## PROBLEM DESCRIPTION:
Your copy should hold every record verbatim and none of the pictures.

(Data items)
***

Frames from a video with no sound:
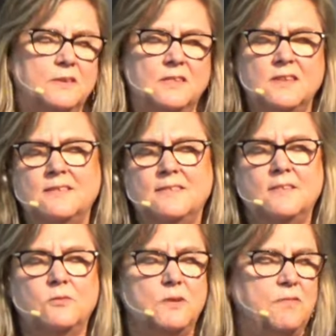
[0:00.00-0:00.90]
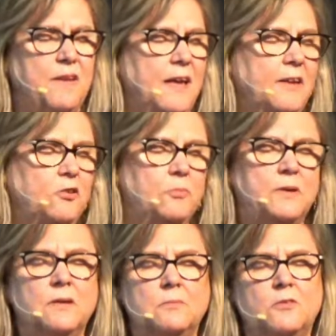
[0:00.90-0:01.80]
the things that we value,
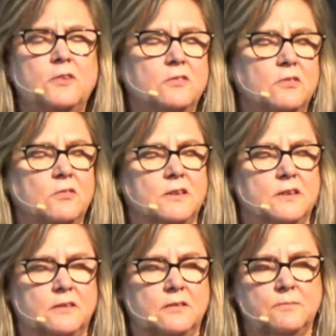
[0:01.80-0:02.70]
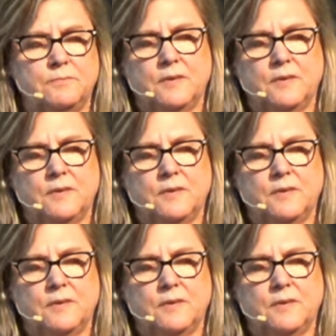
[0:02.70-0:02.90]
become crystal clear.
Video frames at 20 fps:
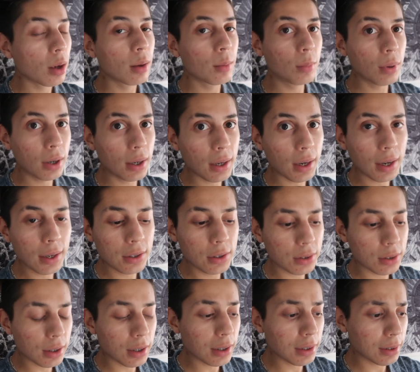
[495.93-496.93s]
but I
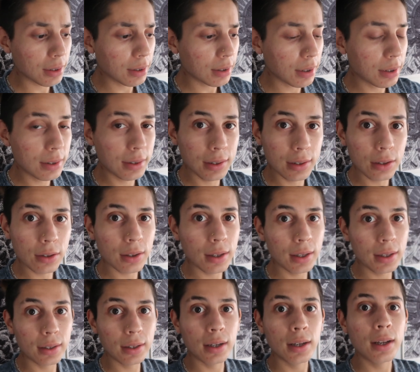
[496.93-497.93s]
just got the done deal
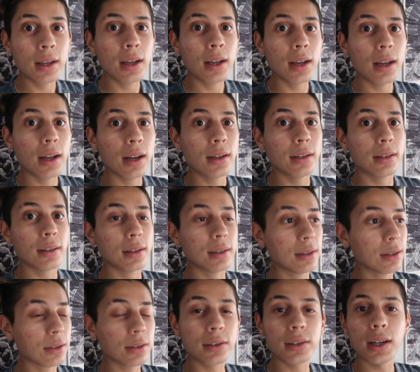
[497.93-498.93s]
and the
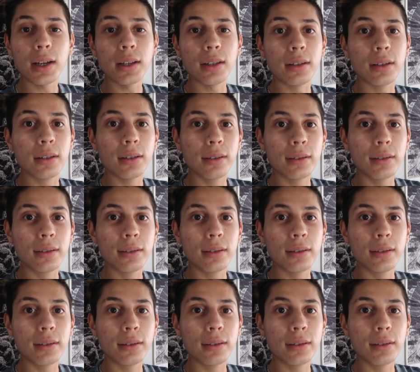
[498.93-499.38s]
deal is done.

***

## TASK RESPONSE:
Frames from a video with no sound:
[0:00.00-0:00.90]
[0:00.90-0:01.80]
the things that we value,
[0:01.80-0:02.70]
[0:02.70-0:02.90]
become crystal clear.
Video frames at 20 fps:
[495.93-496.93s]
but I
[496.93-497.93s]
just got the done deal
[497.93-498.93s]
and the
[498.93-499.38s]
deal is done.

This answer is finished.